By Sylvia Westall and Amena Bakr
KUWAIT (Reuters) - Arab leaders struggling with an array of foreign policy disputes opened an annual summit on Tuesday to try to forge a common stand on regional crises such as Syria's war, and on what many of them see as the menace of Iranian-U.S. rapprochement.
The gathering in Kuwait follows an unprecedented row among members of the Gulf Cooperation Council (GCC) alliance of Gulf Arab states over Qatari support for Egypt's Muslim Brotherhood, and a verbal spat between Iraq and Saudi Arabia over violence in Iraq's Anbar province.
The annual meeting of the 22-member League of Arab States is expected to agree on more humanitarian action in response to Syria's war, which has entered its fourth year and put a severe strain on neighboring countries hosting refugees.
However the row among Gulf Arab states is unlikely to take centerstage at Tuesday's gathering.
Gulf states tend to keep their disagreements private, making a decision by Saudi Arabia, the United Arab Emirates and Bahrain earlier this month to recall their ambassadors from Qatar especially sensitive.
Kuwait, which kept its ambassador in Doha, has offered to mediate in the dispute and is anxious to see the summit take place without further divisions.
Shortly before the summit opened Kuwait's emir, Sheikh Sabah al-Ahmad al-Sabah, smiling broadly, stood between Saudi Crown Prince Salman Bin Abdulaziz Al Saud and Qatar's emir, Sheikh Tamim bin Hamad al-Thani, holding hands with them in an apparent attempt to convey a mood of reconciliation.
"WOUND IS DEEP"
But a Kuwaiti official said the dispute between Qatar and its neighbors was not expected to be on the summit's agenda.
Asked whether the issue would be raised at the meeting, Khaled al Jarallah, Kuwaiti undersecretary for foreign affairs, told reporters: "Gulf reconciliation, and Gulf issues are something for inside the Gulf house."
On Monday Lebanon's foreign minister called on Arab states to support the Lebanese army to counter fallout from Syria's civil war, which he said threatened to tear the country apart.
The meeting will also discuss other regional challenges such as Iran, which has improved long-frosty ties with Western powers since the election of President Hassan Rouhani.
Arab summits have long been dominated by the Israeli-Palestinian conflict, a topic on which most Arab states share a common view. The "Arab Spring" uprisings that began in 2011 have polarized the region, however.
Syria's war has stirred tensions between Sunni Muslims, notably in the Gulf, and Shi'ites in Iraq, Lebanon and Iran, whose faith is related to that of Assad's Alawite minority.

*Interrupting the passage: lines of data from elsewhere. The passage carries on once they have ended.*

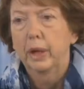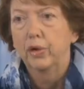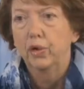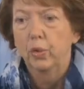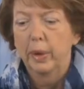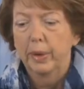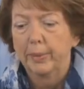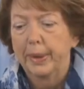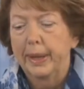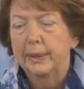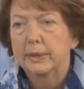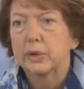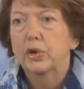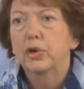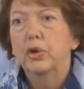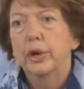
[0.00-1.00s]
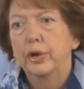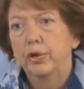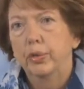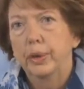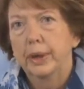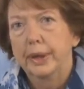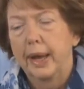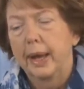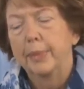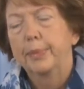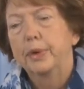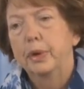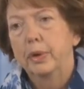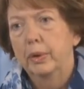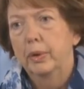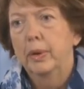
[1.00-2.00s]
new ambassador and you adopt
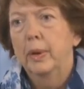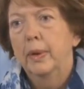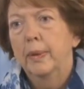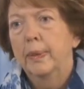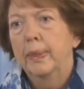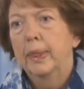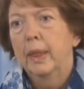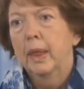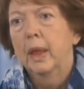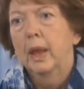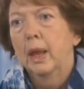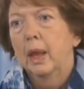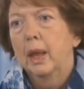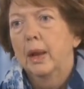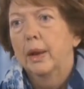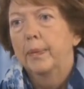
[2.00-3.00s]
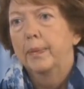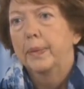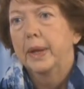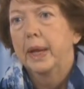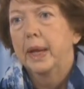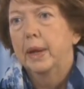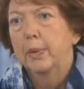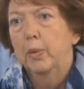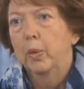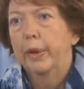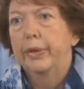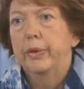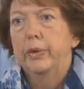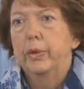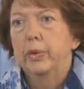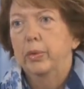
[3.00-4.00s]
to him, whether
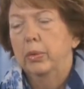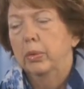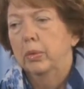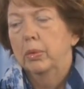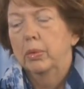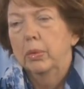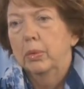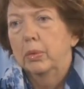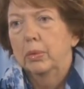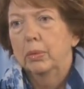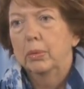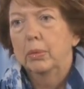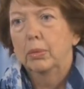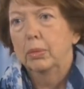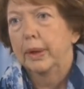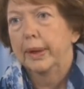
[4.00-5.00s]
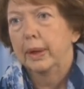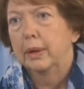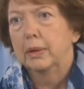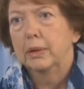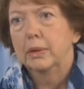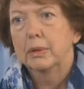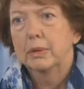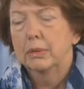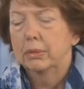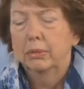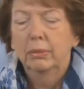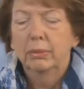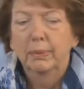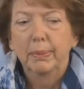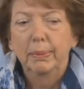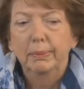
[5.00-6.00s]
you like his
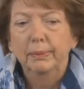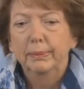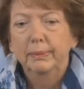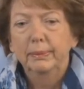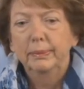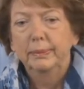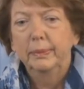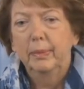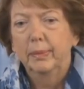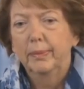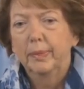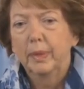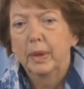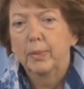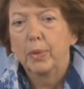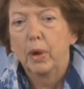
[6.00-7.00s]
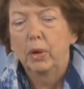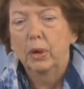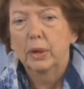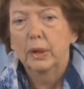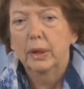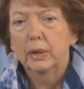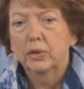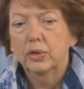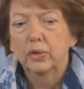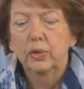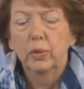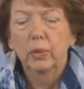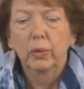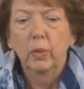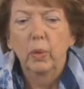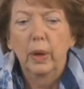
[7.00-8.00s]
politics
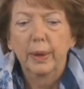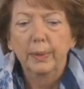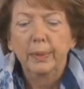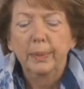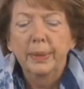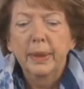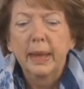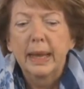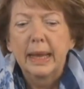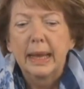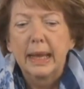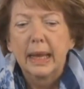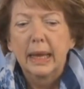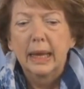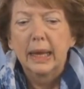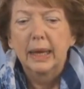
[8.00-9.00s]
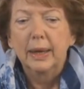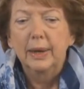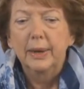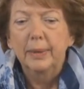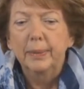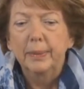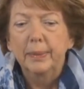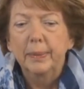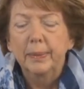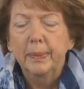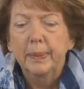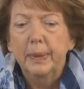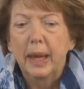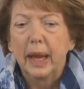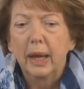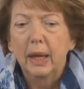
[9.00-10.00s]
or what. Um,
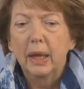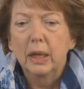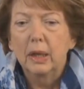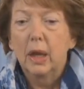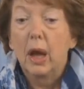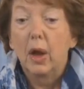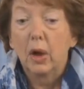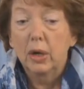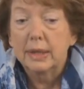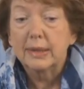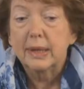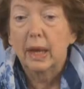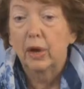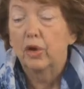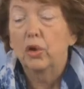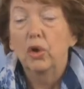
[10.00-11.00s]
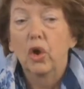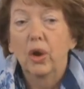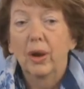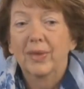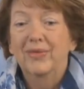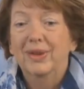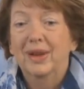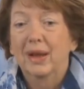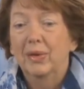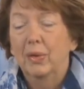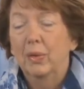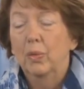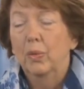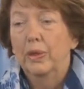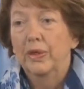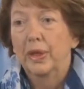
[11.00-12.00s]
honestly, I could not have done
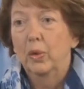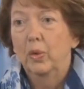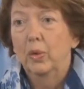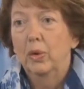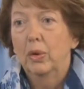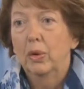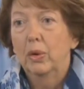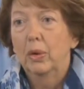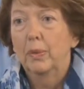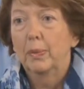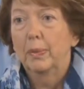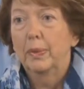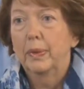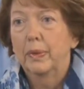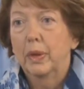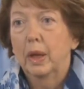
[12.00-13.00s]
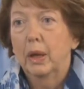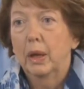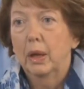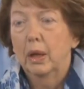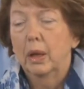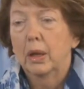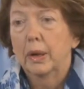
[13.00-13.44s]
without the,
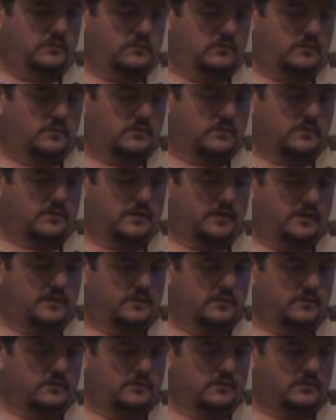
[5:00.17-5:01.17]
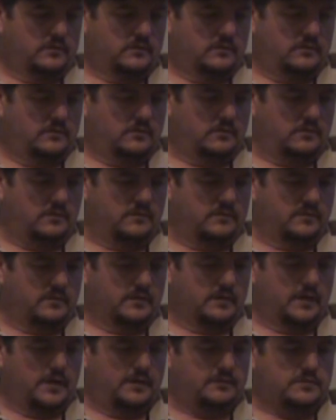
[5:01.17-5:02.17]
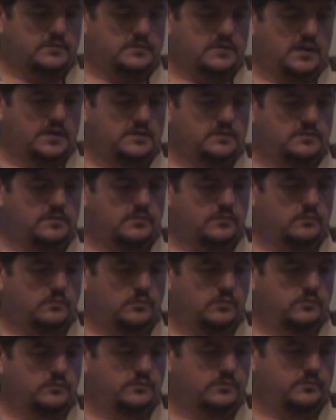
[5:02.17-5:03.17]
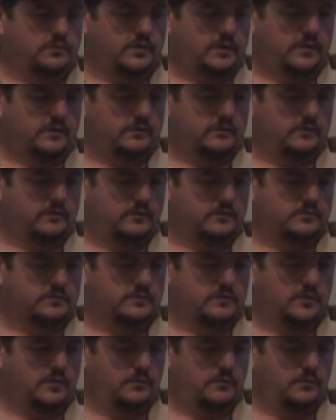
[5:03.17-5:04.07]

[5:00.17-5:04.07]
They're gonna have to change the rules around. There's no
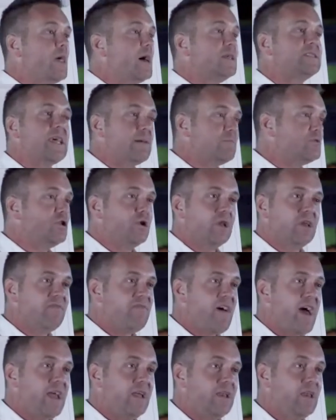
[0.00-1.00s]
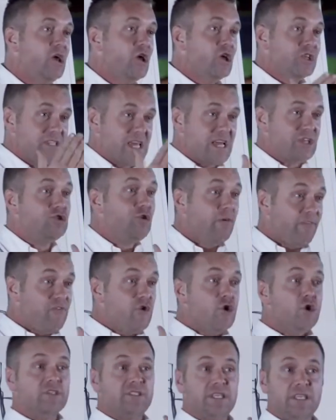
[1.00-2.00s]
that's absolutely fine. So that's your
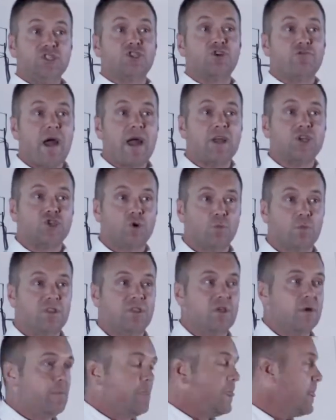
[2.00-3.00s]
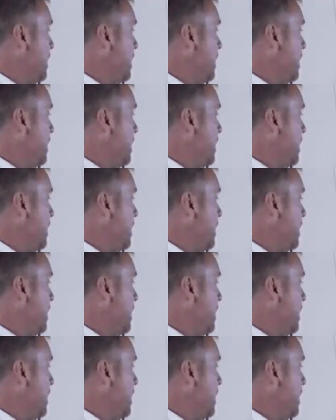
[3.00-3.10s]
first interaction with them.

Arab League Secretary-General Nabil Elaraby has said the summit could be affected by "differences" and that there was an urgent need to clear the atmosphere.
Egypt's foreign minister Nabil Fahmy said reconciliation would prove difficult at the summit.

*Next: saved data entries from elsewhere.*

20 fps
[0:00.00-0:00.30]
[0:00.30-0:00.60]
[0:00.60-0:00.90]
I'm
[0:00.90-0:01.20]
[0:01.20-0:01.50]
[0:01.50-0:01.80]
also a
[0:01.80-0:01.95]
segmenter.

"I don't expect we will leave from the Kuwait summit with all parties convinced that all things are resolved," he told reporters in Kuwait on Sunday. "The wound is deep."

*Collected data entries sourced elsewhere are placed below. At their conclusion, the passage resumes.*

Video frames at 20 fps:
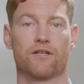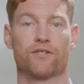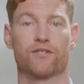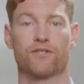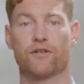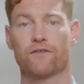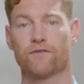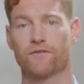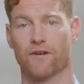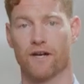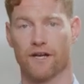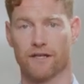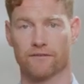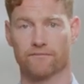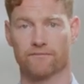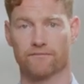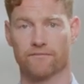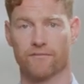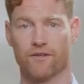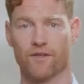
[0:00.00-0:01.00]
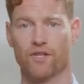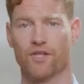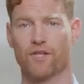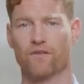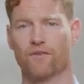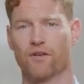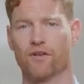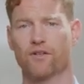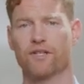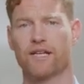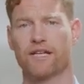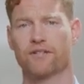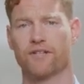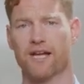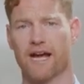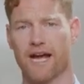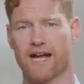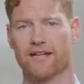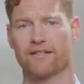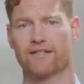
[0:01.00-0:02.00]
So far, you've learned how to
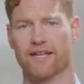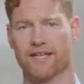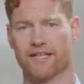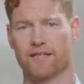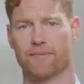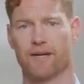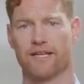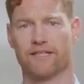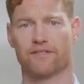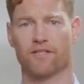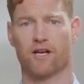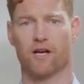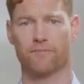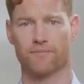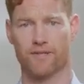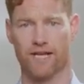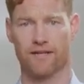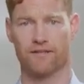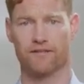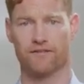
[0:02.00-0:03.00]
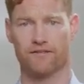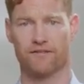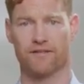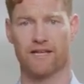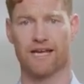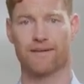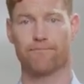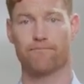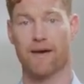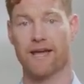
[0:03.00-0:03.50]
add database objects and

Syrian opposition leaders have been lobbying the Arab League to give them Syria's seat on the pan-Arab body, and to push Arab states to approve the delivery of military hardware to them to boost their fight against Assad.
Syria's seat will remain vacant at the summit but the head of the opposition Syrian National Coalition, Ahmed al-Jarba, is due to deliver a speech.
Lakhdar Brahimi, the United Nations peace mediator for Syria, said on Monday it was unlikely that talks in Switzerland between the Syrian government and opposition would resume soon.
Syria's Arab allies, including Iraq, Algeria and Lebanon, oppose support for the rebels. They point out that Islamists, including groups linked to al Qaeda, are the strongest force in the armed opposition.